##### DATA UNDER STUDY #####

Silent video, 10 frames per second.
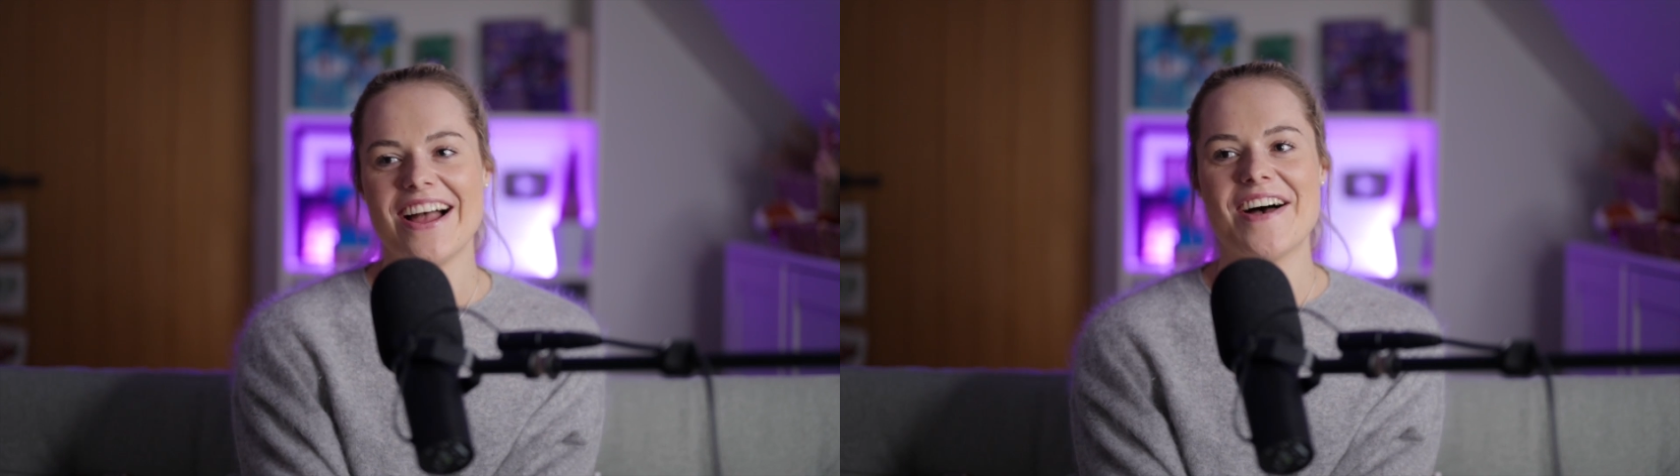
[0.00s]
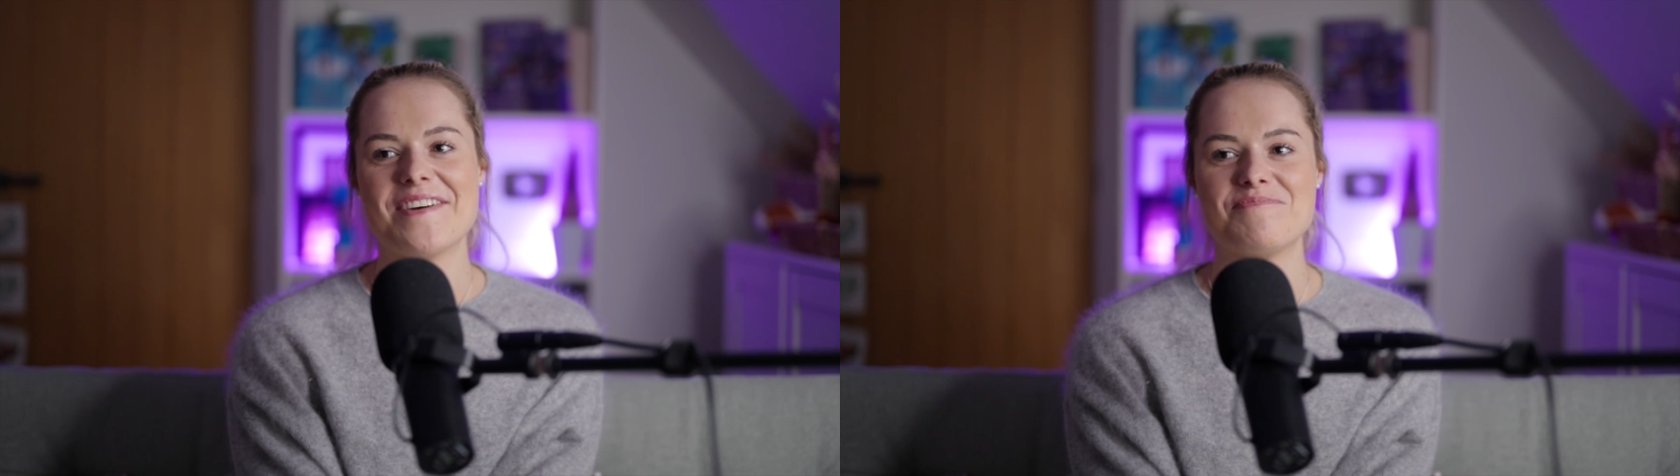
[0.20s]

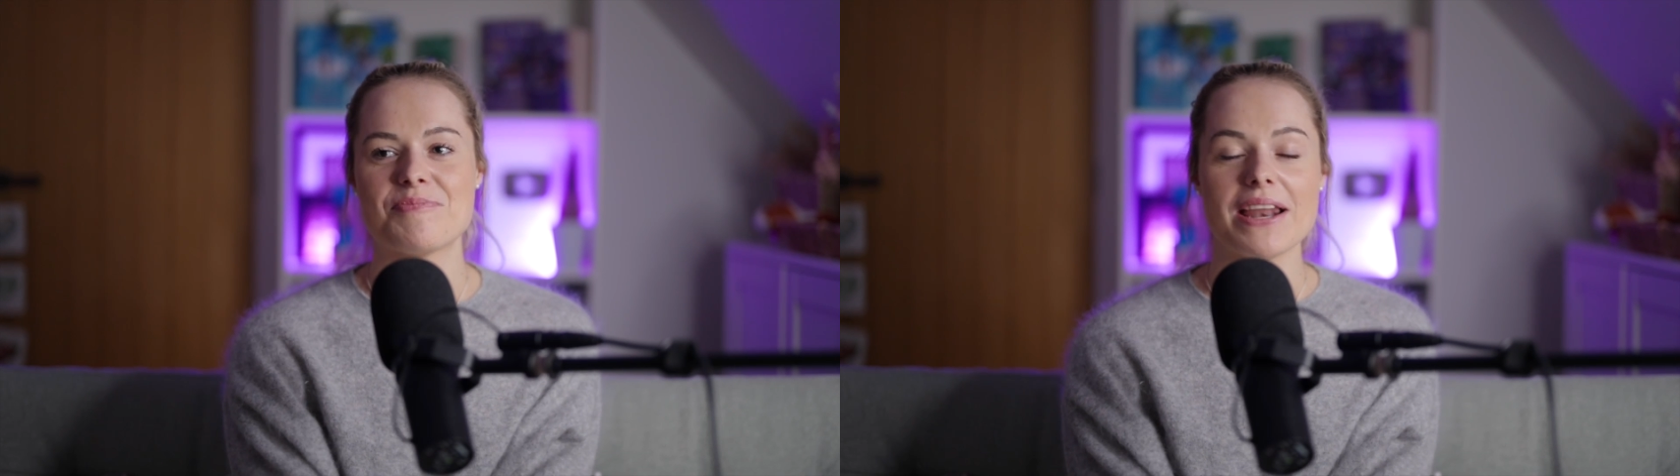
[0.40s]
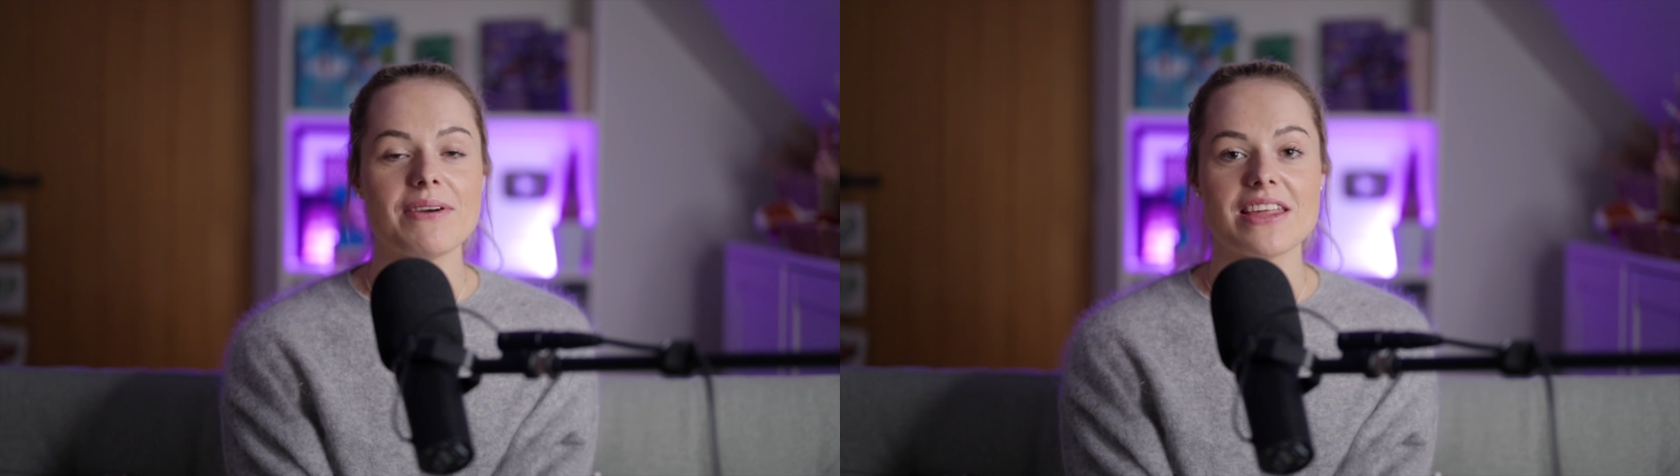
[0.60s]
But
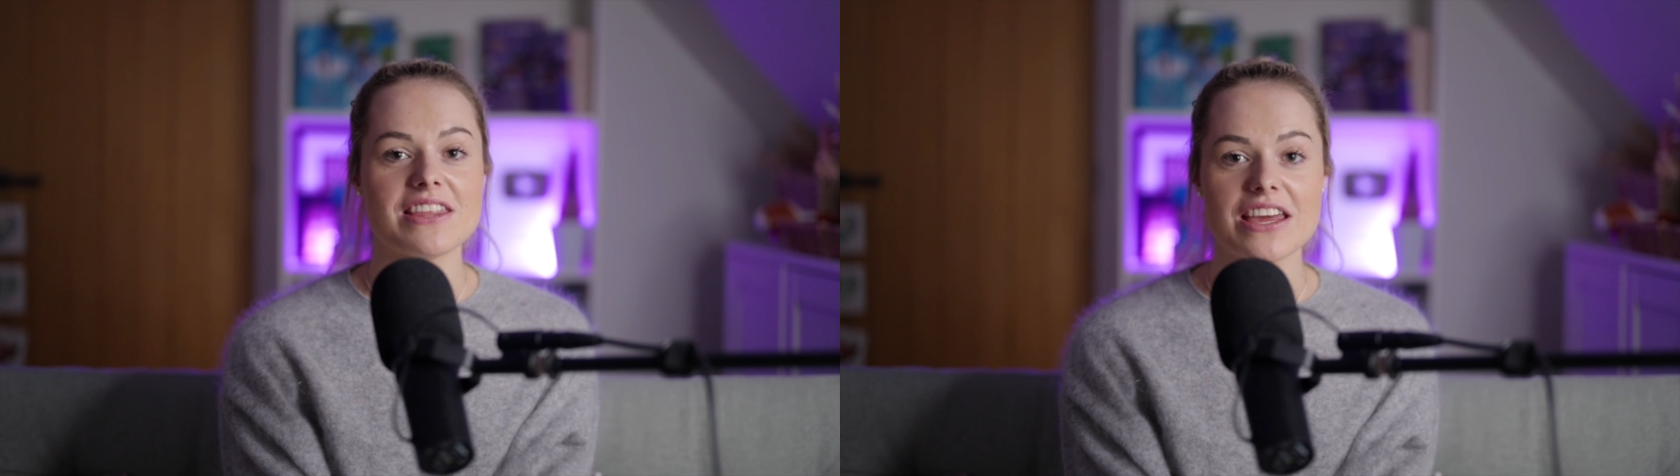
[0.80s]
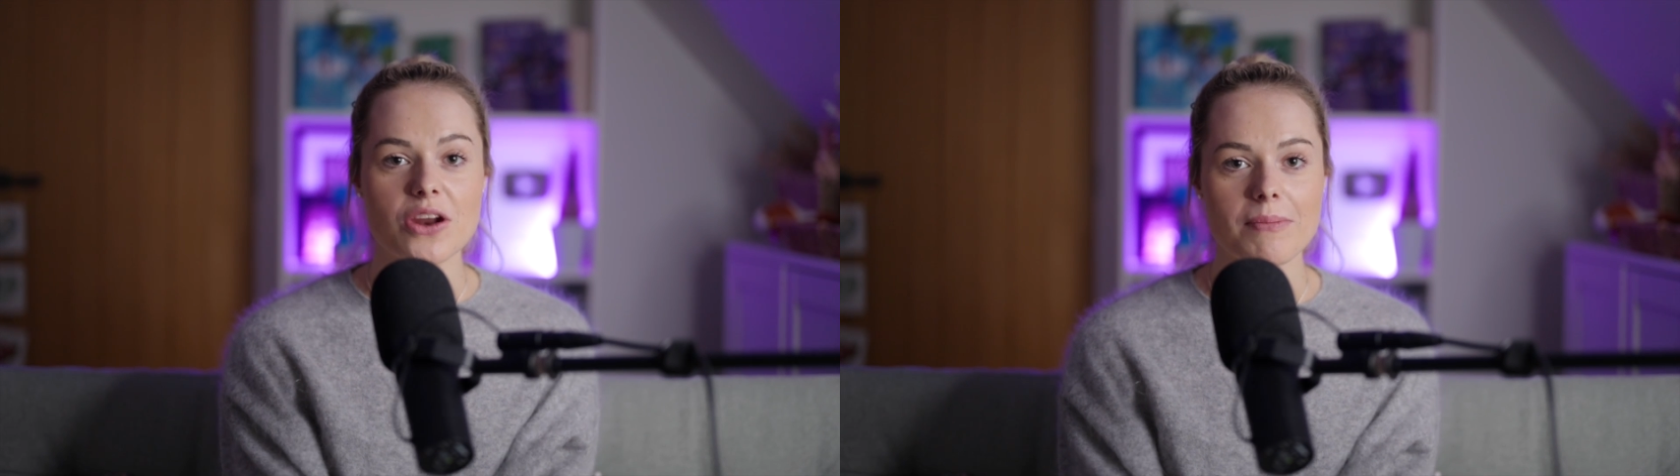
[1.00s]
anyway,
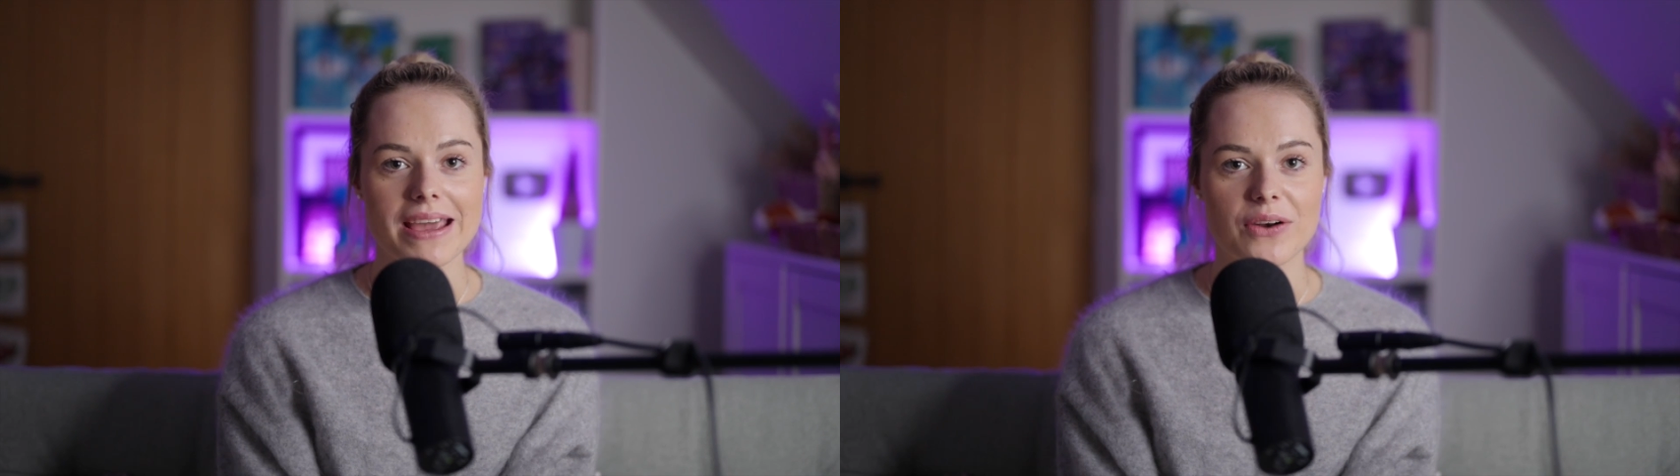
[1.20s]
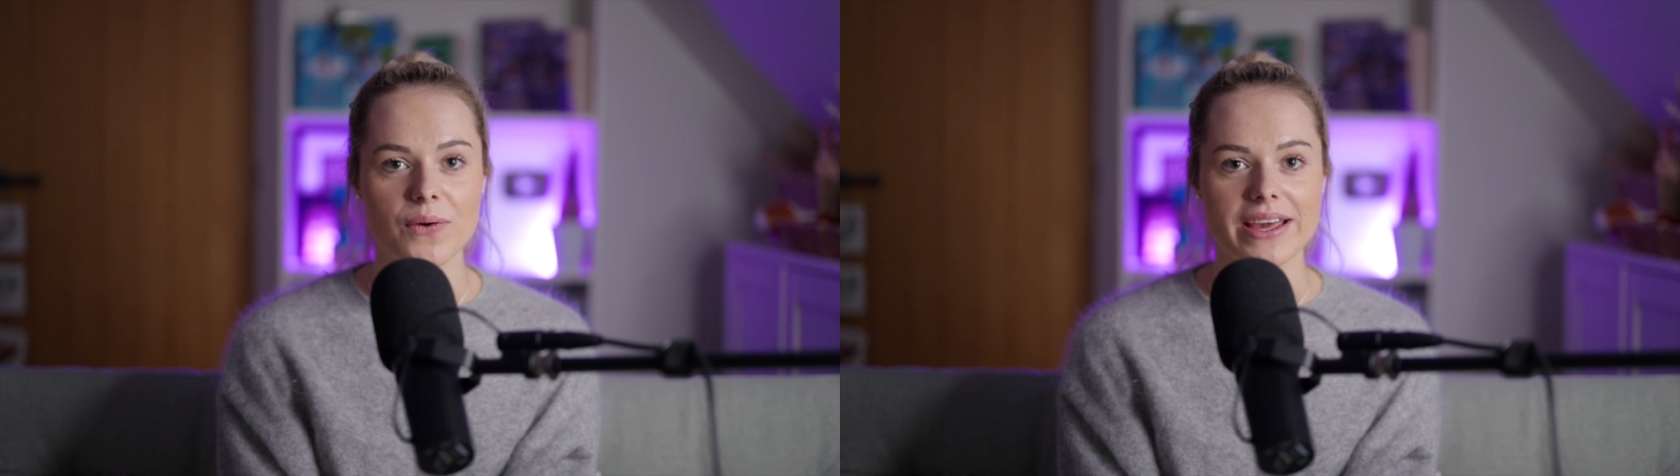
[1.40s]
they don't
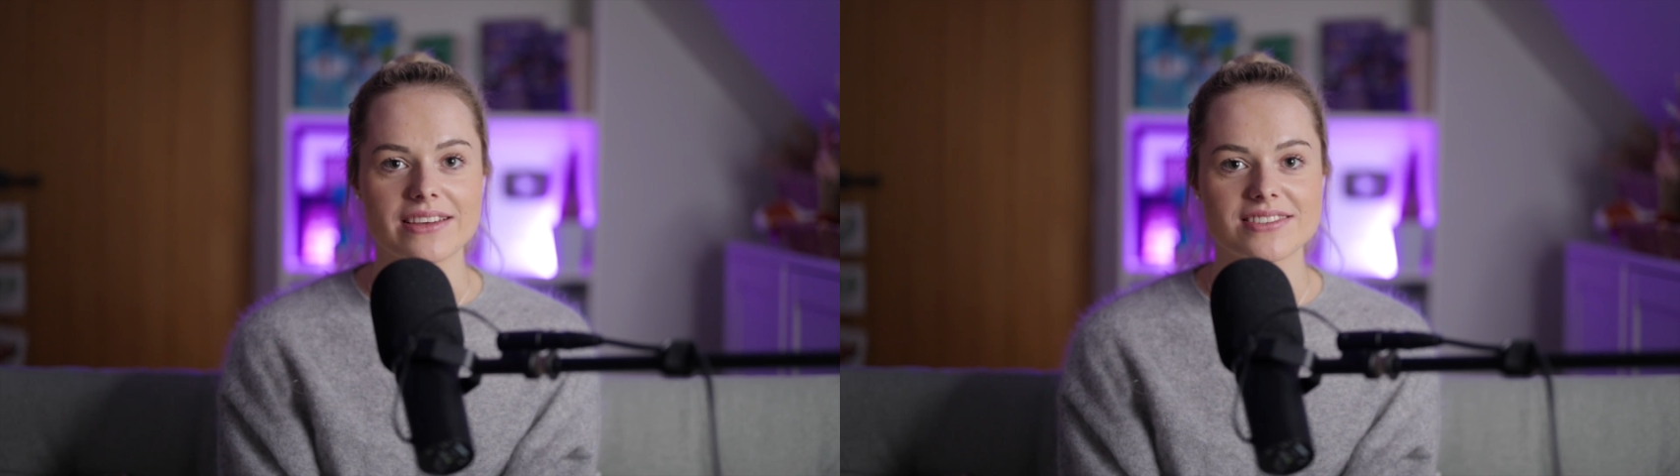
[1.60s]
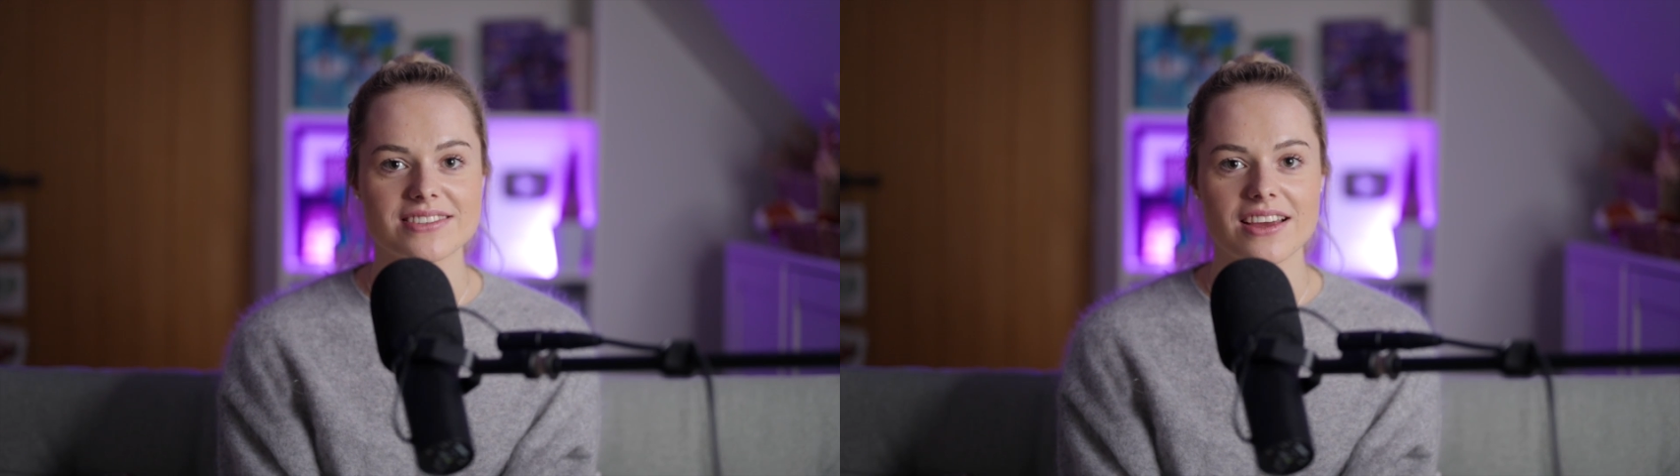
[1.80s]
make a
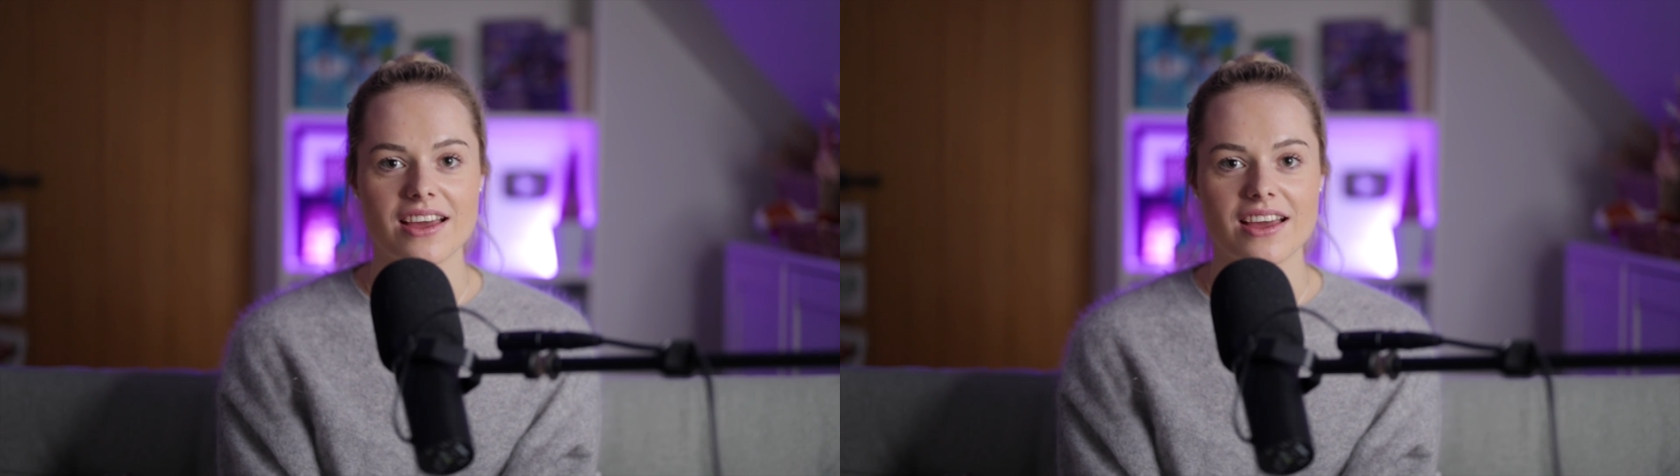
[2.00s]
noise.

#####

◆ YOUR TASK
Exactly as written above, print every line of the data but not its pictures.

◆ REPLY TO THE TASK
Silent video, 10 frames per second.
[0.00s]
[0.20s]

[0.40s]
[0.60s]
But
[0.80s]
[1.00s]
anyway,
[1.20s]
[1.40s]
they don't
[1.60s]
[1.80s]
make a
[2.00s]
noise.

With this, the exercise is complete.